Après l’invasion de l’Iraq en 2003, les Etats-Unis avaient démantelé l’armée de Saddam et avaient consacré depuis lors 20 milliards de dollars à la mise sur pied d’une nouvelle armée de 250000 hommes. De son côté, l’Iraq a dépensé des milliards pour acquérir des avions, chars, hélicoptères, missiles et autres armes américaines. Des faits rendant sans doute énigmatique la défaite d’une armée forgée sous l’égide des Etats-Unis face à des troupes dont le nombre est estimé être entre 5 000 et 12000 combattants dotés d’armes légères.
Divisions interconfessionnelles
Mais il semble que l’effectif et l’équipement ne sont pas, à eux seuls, capables de consolider une armée politisée et minée par les divisions interconfessionnelles. Les unités, majoritairement chiites, stationnées près de Bagdad, sont considérées comme plus fiables et fidèles au gouvernement du premier ministre. C’est à partir de 2010 qu’Al-Maliki s’est employé à purger l’armée, en favorisant la progression très rapide de chefs militaires chiites lui étant favorables. « La loyauté et le patriotisme des soldats d’une armée sont plus importantsque son armement. C’est ce qui explique pourquoi les soldats n’étaient pas prêts à se sacrifier pour un régime corrompu qui ne défend que ses intérêts et qui a encouragé l’émergence de l’extrémisme », estime le général Abdel-Moneim Al-Saïd, expert militaire.

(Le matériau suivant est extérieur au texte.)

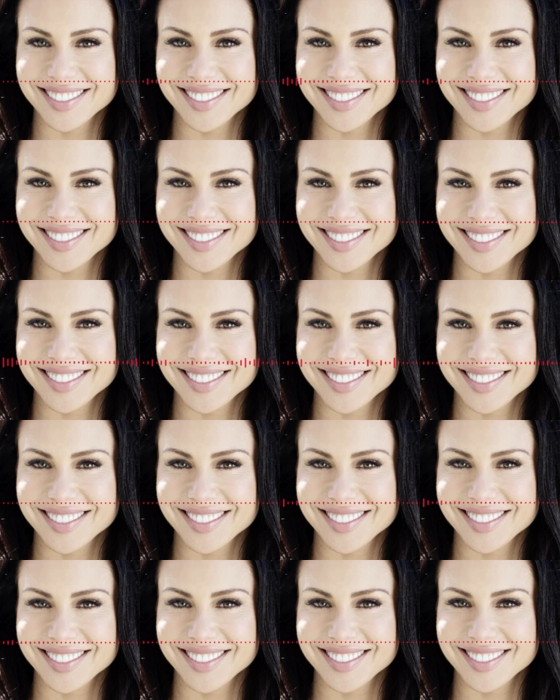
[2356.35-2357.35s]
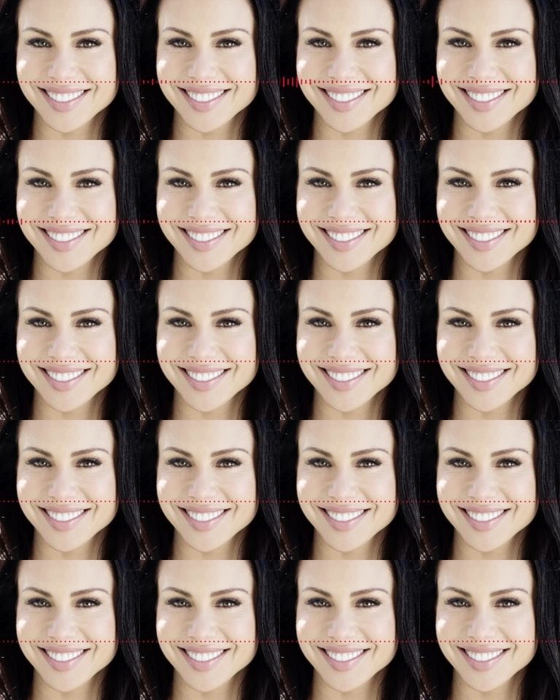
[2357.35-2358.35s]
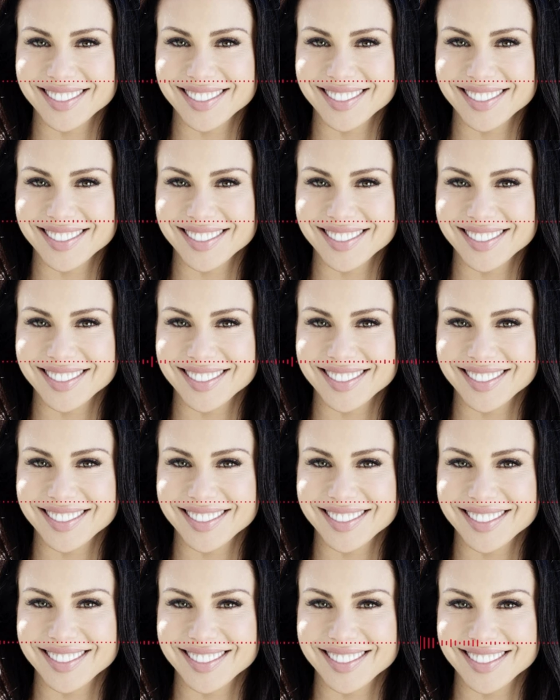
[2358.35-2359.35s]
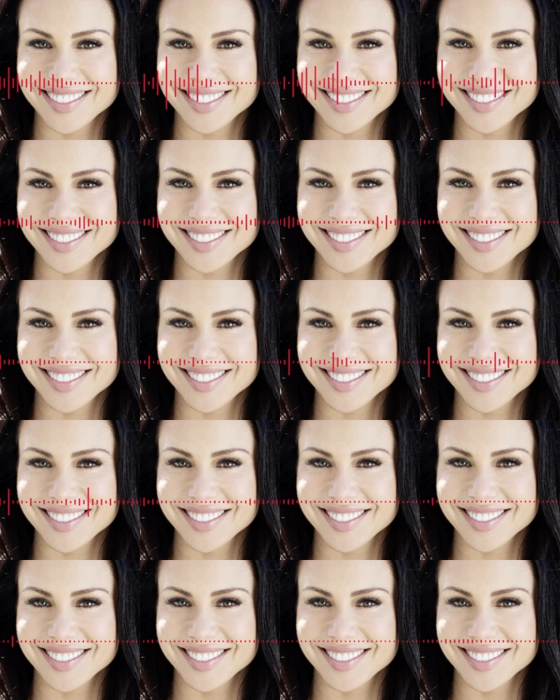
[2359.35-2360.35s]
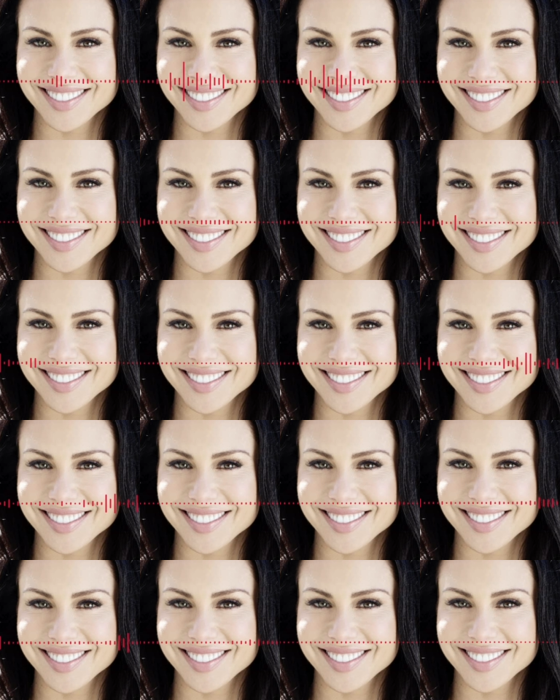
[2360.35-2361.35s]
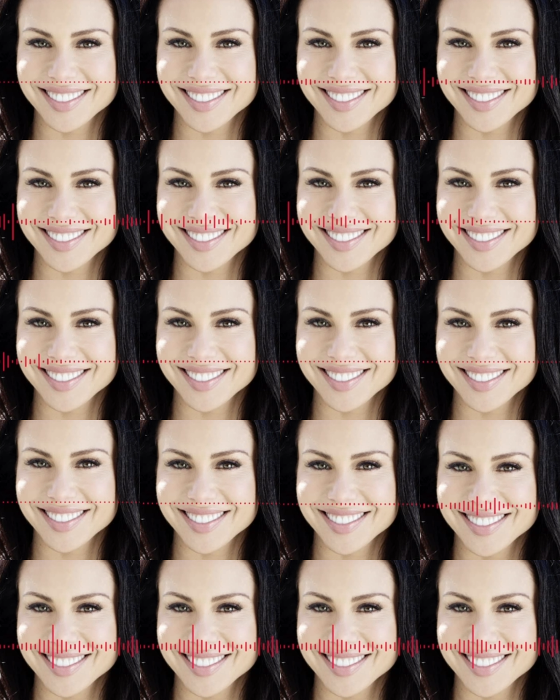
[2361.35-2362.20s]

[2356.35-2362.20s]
And so they think making a vegan bar or an Impossible Burger will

Saïd fait endosser à Maliki la responsabilité des fractures au sein de l’armée. Il explique que quand Maliki était revenu d’Iran sous protection américaine en 2003, il ne considérait pas avoir remporté une victoire contre le régime de Saddam, mais contre les sunnites iraqiens. « Dans cet esprit de vendetta, Il était impossible de reconstruire une forte armée nationale. Au lieu de chercher à ancrerune unité nationale regroupant les Iraqiens, Maliki n’a cessé de marginaliser les sunnites, voire tout opposant politique, ou encore de les chasser du pays, pour s’accaparer du pouvoir avec ses alliés les plus proches », ajoute-t-il. Parallèlement, il a encouragé l’émergence de l’extrémisme, afin de justifier son recours à la force. « Le malaise de l’armée iraqienne est en premier lieu politique », déplore Saïd.
La corruption est un autre facteur qui a frappé de plein fouet la performance de l’armée, et a surtout démoralisé ses membres. Selon les déclarations des officiers de l’armée iraqienne, les fonds destinés aux rations des soldats ont été détournés par les hauts commandants chiites. Et ceci alors que les soldats vont acheter sur les marchés locaux des pièces détachées pour leur matériel, car les dépôts du gouvernement sont vides. Ces mauvaises conditions que réservaient les officiers aux hommes de troupe expliquent aussi les désertions en masse des derniers jours.
Emad Gad, politologue, ne décharge pas les Etats-Unis de la responsabilité de cette défaite. Il estime que la dissolution des milices dites « la Sahwa », milices tribales sunnites qui combattaient Al-Qaëda, est aussi une faute tactique qui a contribué à unifier les sunnites, modérés et extrémistes confondus, dans une même hostilité contre Maliki. Quant aux Etats-Unis, ils avaient, selon Gad, prémédité la dissolution de l’armée de Saddam. Et d’ajouter: « Les Américains qui avaient formé cette armée n’ont jamais réussi à venir à bout des problèmes endémiques de fraude ou de racket aux postes de contrôle, et fermaient par moments les yeux sur ces pratiques. Aujourd’hui, on se demande s’il ne s’agissait pas d’une politique préméditée visant à raviver les dissensions, pour parvenir au scénario de la division de l’Iraq ? ».